_WHAT IS EXPECTED_: Copy every line of the records exactly, without including the images.
=====
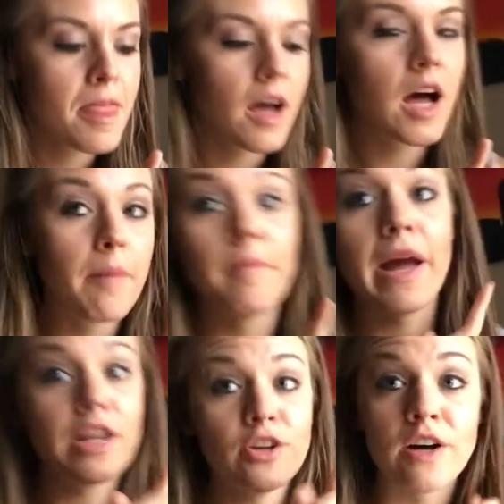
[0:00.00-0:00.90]

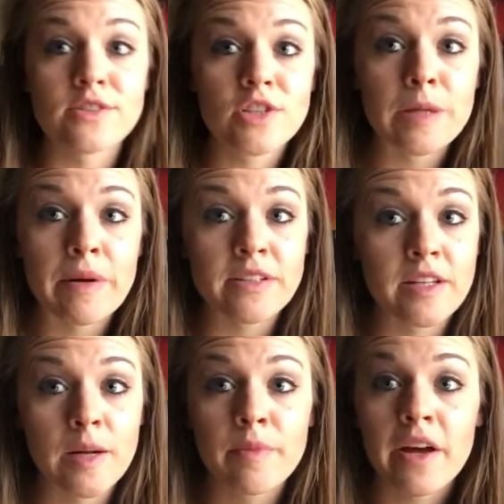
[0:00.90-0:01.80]
and you also know I'm about to
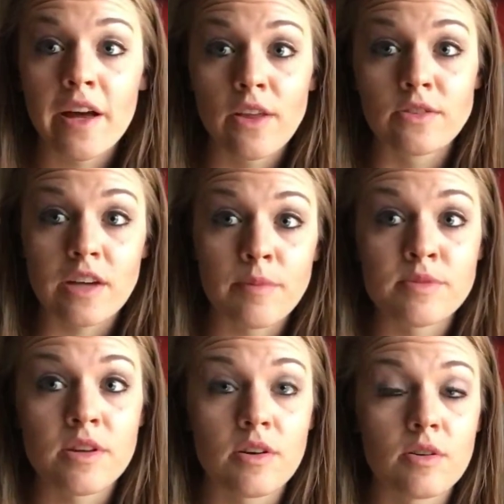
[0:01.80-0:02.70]
hit up that Halo Top,
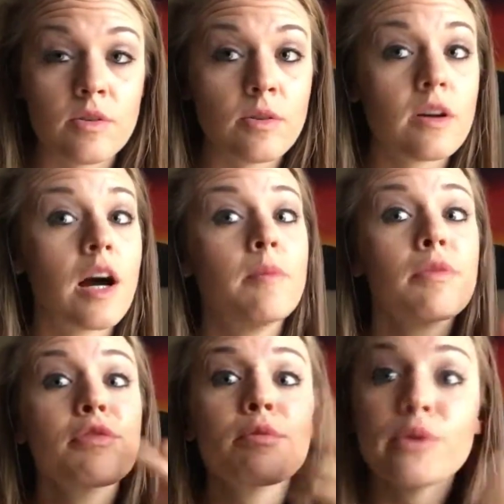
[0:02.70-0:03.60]
so come
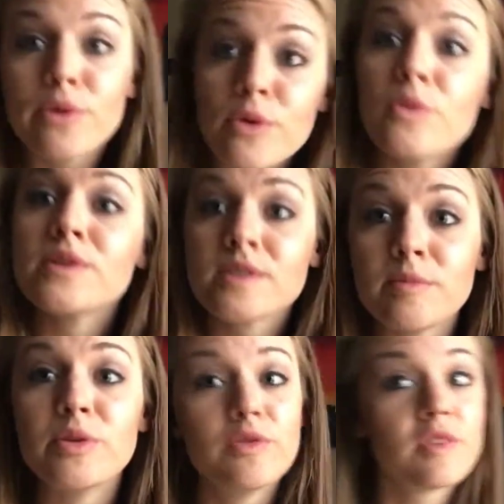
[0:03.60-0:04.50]
through with some
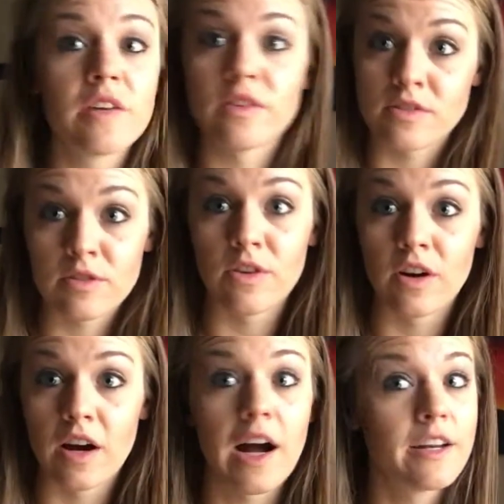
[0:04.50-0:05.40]
new flavors,
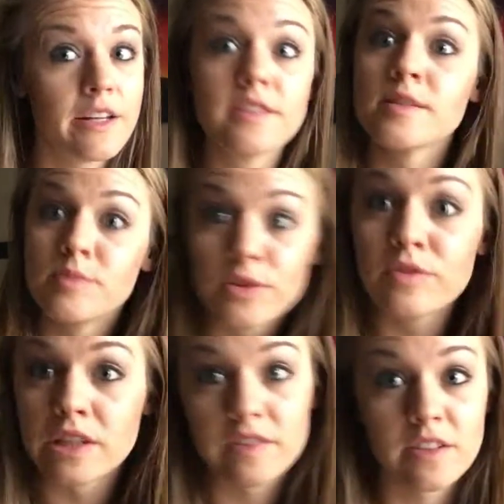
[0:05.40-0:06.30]
Kroger. I need some new
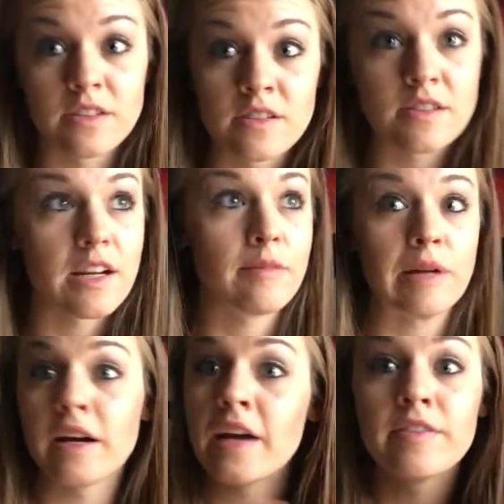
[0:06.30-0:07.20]
flavors because I'm
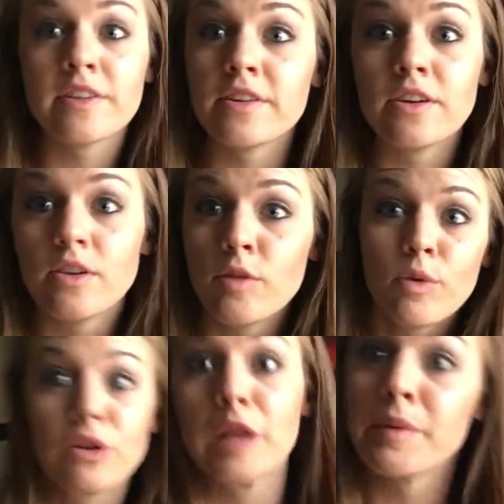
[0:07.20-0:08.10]
not having no more
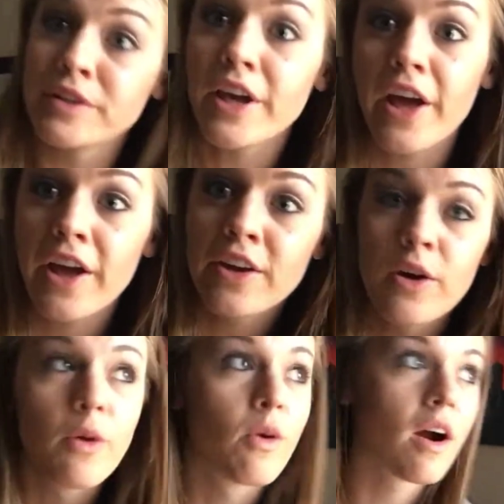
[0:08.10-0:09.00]
lemon cake
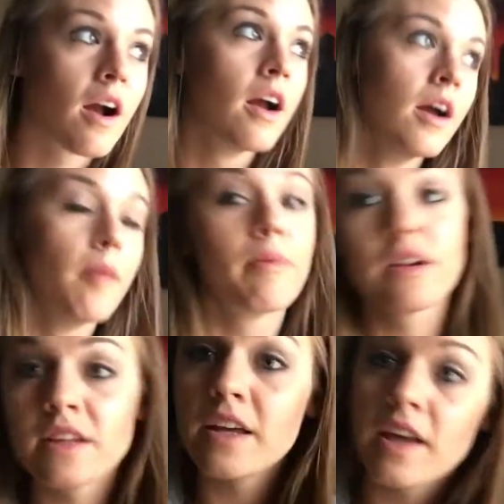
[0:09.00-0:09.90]
or
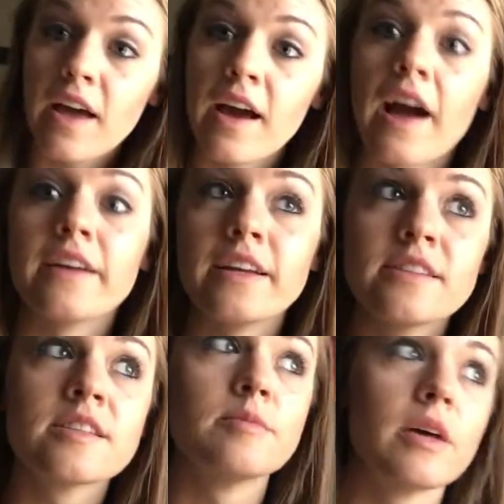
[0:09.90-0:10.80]
birthday cake. I need
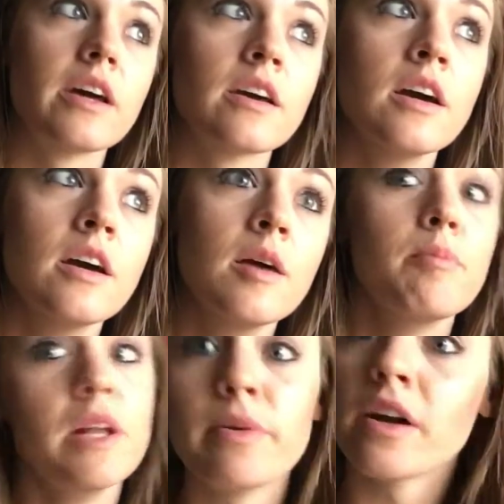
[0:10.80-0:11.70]
some like
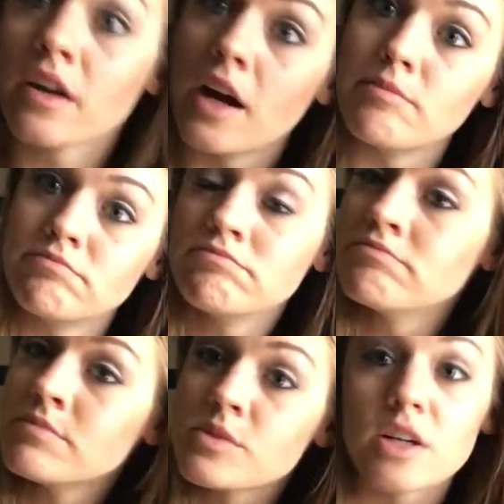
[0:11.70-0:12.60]
peanut butter cup.
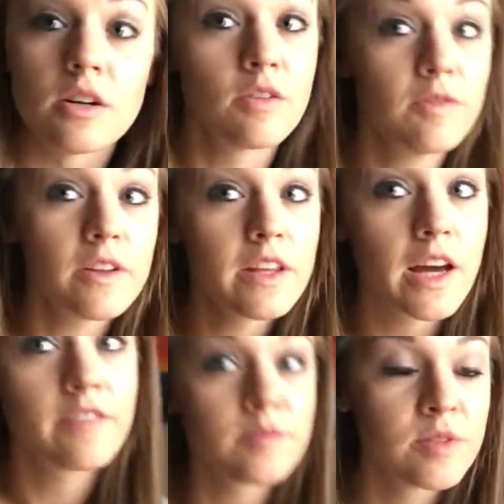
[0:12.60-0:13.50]
So hopefully they
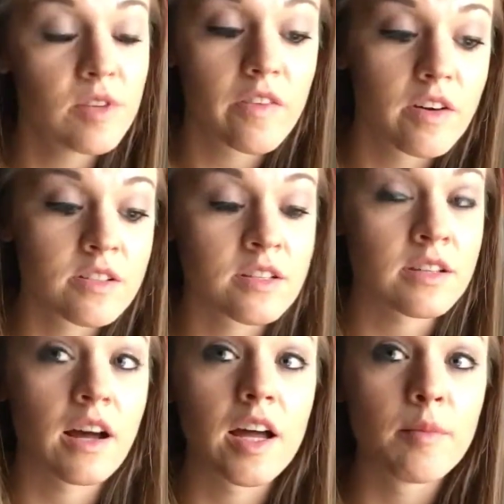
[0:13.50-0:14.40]
have some new flavors because
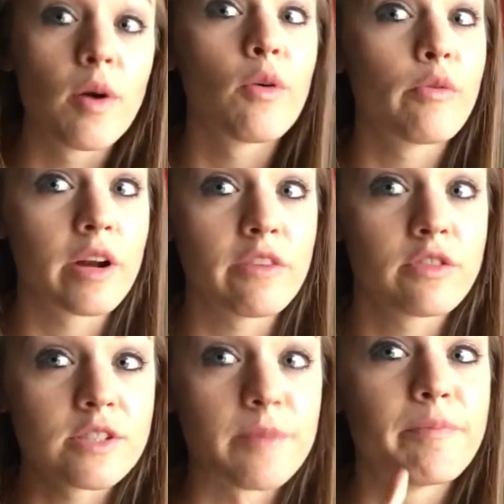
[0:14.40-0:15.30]
I am ready for
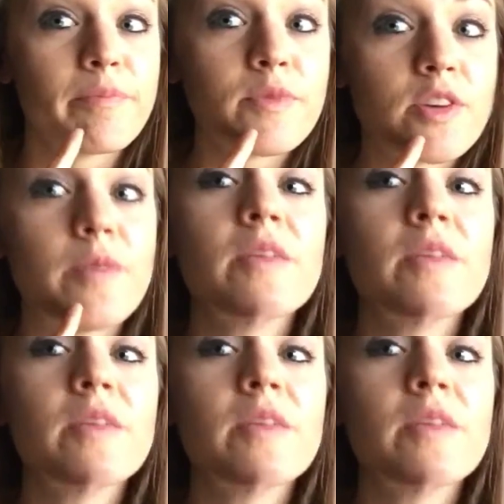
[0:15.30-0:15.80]
some. So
=====
_RESPONSE FOR THIS EXERCISE_:
[0:00.00-0:00.90]

[0:00.90-0:01.80]
and you also know I'm about to
[0:01.80-0:02.70]
hit up that Halo Top,
[0:02.70-0:03.60]
so come
[0:03.60-0:04.50]
through with some
[0:04.50-0:05.40]
new flavors,
[0:05.40-0:06.30]
Kroger. I need some new
[0:06.30-0:07.20]
flavors because I'm
[0:07.20-0:08.10]
not having no more
[0:08.10-0:09.00]
lemon cake
[0:09.00-0:09.90]
or
[0:09.90-0:10.80]
birthday cake. I need
[0:10.80-0:11.70]
some like
[0:11.70-0:12.60]
peanut butter cup.
[0:12.60-0:13.50]
So hopefully they
[0:13.50-0:14.40]
have some new flavors because
[0:14.40-0:15.30]
I am ready for
[0:15.30-0:15.80]
some. So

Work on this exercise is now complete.